The accusations against the French administration—that local populations were forced to gather rubber at gunpoint, frequently flogged to death and imprisoned until they starved—were similar to those leveled against King Léopold in the Congo, and similarly true. One particularly distressing study has found a direct correlation between rubber production and bullets used on harvesters in one part of the Equatorial Africa. Luckily for the French, de Brazza died on his way back to France, and his complaints were forgotten (Hochschild 280–281).

So-called “red rubber,” however, did go out of style after its devastating effects in the Congo Free State were documented. It was reinstituted, however, when World War II necessitated a surge in production of raw materials. Mandatory gathering resumed, much to the chagrin of the victimized populations (Villien 42). An article in The New York Times from 1942 reports that “ ‘the 1942 rubber output is three times as large as last year’s,’ ” and connects this to the leadership of Charles de Gaulle without so much as mentioning that the rubber harvesters had no choice in the matter (The New York Times).

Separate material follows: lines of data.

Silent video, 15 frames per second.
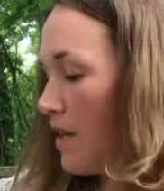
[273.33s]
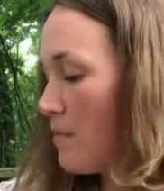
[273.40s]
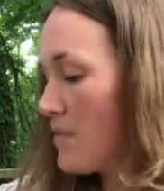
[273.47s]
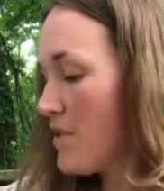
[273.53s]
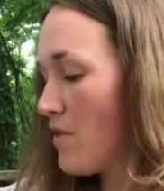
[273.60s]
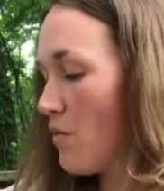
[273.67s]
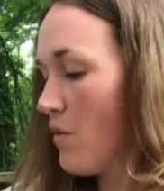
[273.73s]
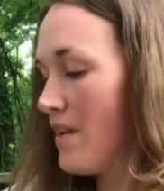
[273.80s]

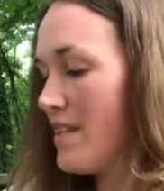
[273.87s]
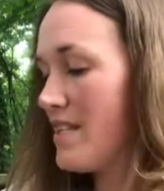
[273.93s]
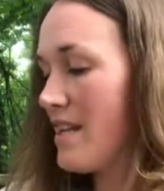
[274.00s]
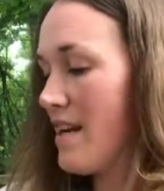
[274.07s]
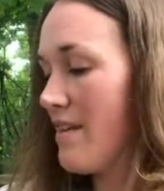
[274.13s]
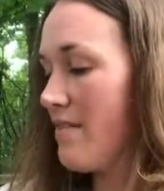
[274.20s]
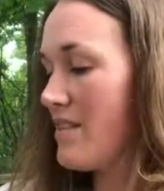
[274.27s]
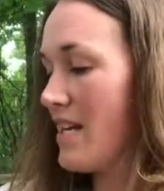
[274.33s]
So the ones that
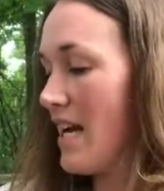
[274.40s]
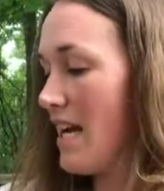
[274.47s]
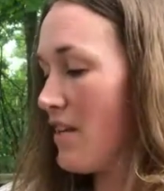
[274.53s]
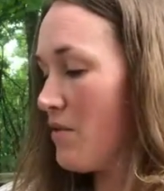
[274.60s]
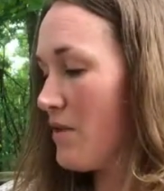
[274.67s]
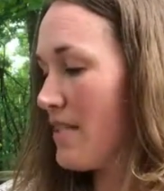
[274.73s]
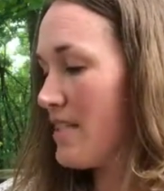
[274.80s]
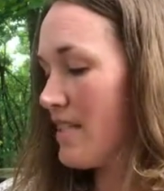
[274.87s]
I've
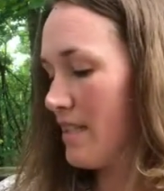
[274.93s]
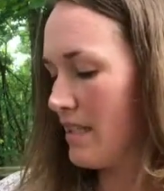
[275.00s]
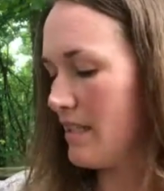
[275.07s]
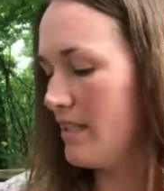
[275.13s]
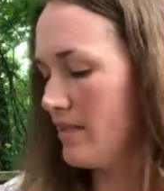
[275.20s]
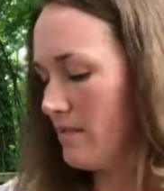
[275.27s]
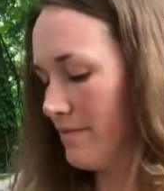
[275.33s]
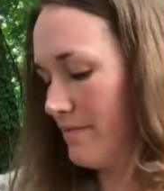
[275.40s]
dyed
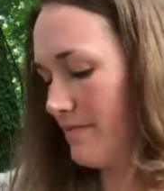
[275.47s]
recently,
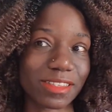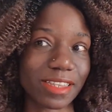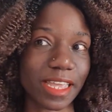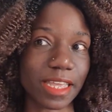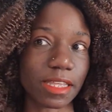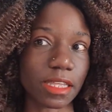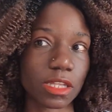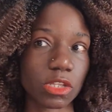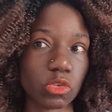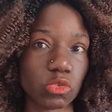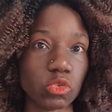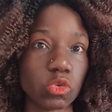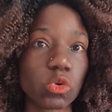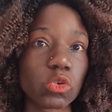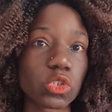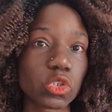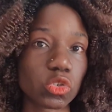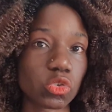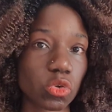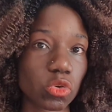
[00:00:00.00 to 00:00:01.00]
Like, you
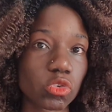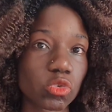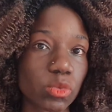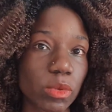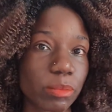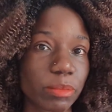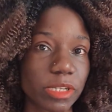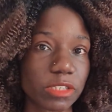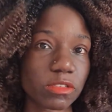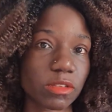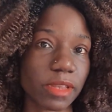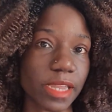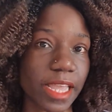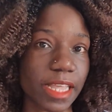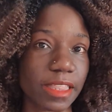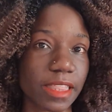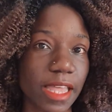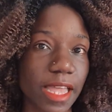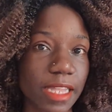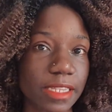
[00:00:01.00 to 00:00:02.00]
don't talk to a person
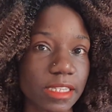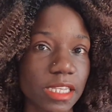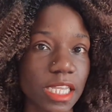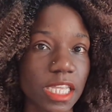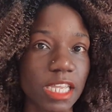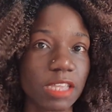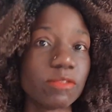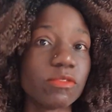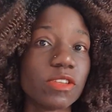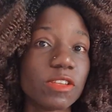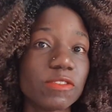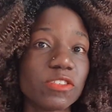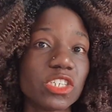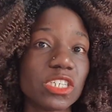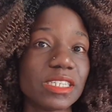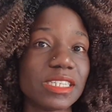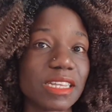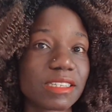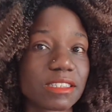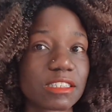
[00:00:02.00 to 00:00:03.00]
like that, even if
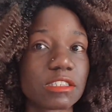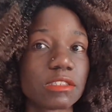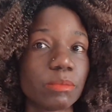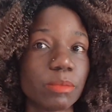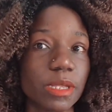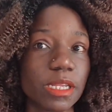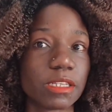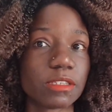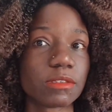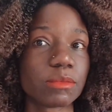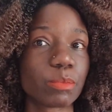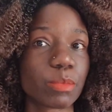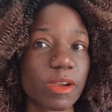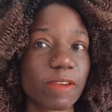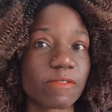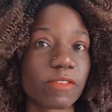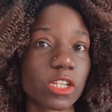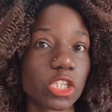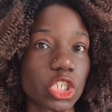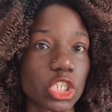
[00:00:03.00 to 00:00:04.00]
she doesn't speak
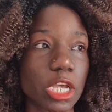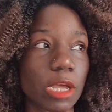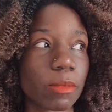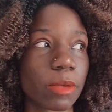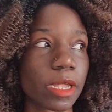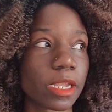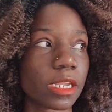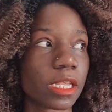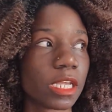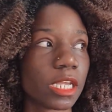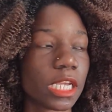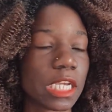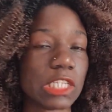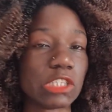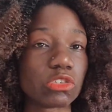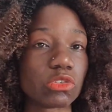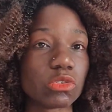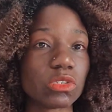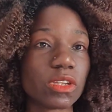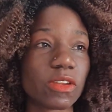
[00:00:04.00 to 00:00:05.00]
perfect German.
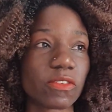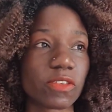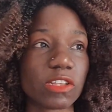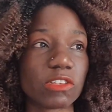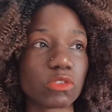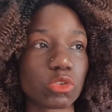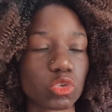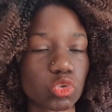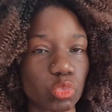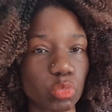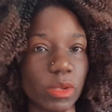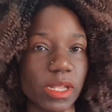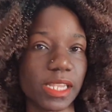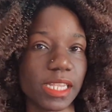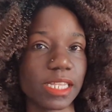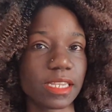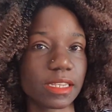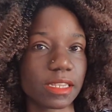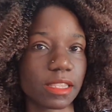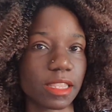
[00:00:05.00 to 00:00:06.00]
It's not a reason to
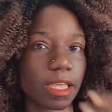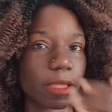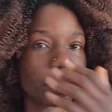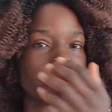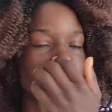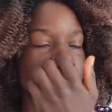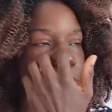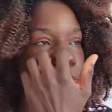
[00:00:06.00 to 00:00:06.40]
belittle them.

French Equatorial Africa as a whole spent its entire existence being ignored, and even after independence its component states have only managed to make headlines because of famines, civil wars or especially repressive dictators. For my final paper, I plan to address that neglect and its consequences. In particular, the most troublesome legacy of the colonial era in Bangui is the dichotomy between the planned city and the proliferation of unplanned slums. Good urban planning could have softened the impact of this “rural exodus,” as the French called it, but nothing of the sort materialized. In my paper, I will tentatively address the successes and failures of any French responses to this problem, and how urban sprawl continues to threaten Bangui today.

Maps I’ve Rectified

In addition to this blog, I have been assigned some maps to upload and warp over satellite imagery. We then put them on a cool web app called WorldMap, where they will be aggregated with other maps. I have been maintaining a section with maps of Bangui, which I don’t think I have mentioned here yet. I encourage you to have a look; the U.R.L. is http://worldmap.harvard.edu/maps/oubangui.

The maps which I have been assigned are as follows: four of Douala (Cameroon), one of Yaoundé (Cameroon), three of Libreville (Gabon), one of Brazzaville (Rep. of Congo) and three of Ouagadougou (Burkina Faso). These are to be rectified and uploaded throughout the semester. So far I have done two of Douala, screenshots of which appear below. With the first one, I am very satisfied, but weird stuff started happening with the second.

I’ll have to redo that second one later. To see these maps in all their interactive glory, go to http://worldmap.harvard.edu/maps/oubangui and scroll over to Douala, Cameroon.

References

“Economic Gains Sharp in Africa: Sees Free French Gain.” The New York Times, sec. News: 12. Print. 10 May 1942.

Hochschild, Adam. King Leopold's Ghost: A Story of Greed, Terror, and Heroism in Colonial Africa. New York: Houghton Mifflin, 1999. Print.

“Mission to French Congo Finds Bad State of Affairs.” Colorado Springs Gazette: 2. Print. 27 Sep 1905.

Villien, François, et al. Bangui, Capitale d’un Pays Enclavé d’Afrique Centrale : Étude Historique et Géographique. 4 Vol. Talence: Centre de Recherches sur les Espaces Tropicaux, Institut de Géographie, Université de Bordeaux III, 1990. Print.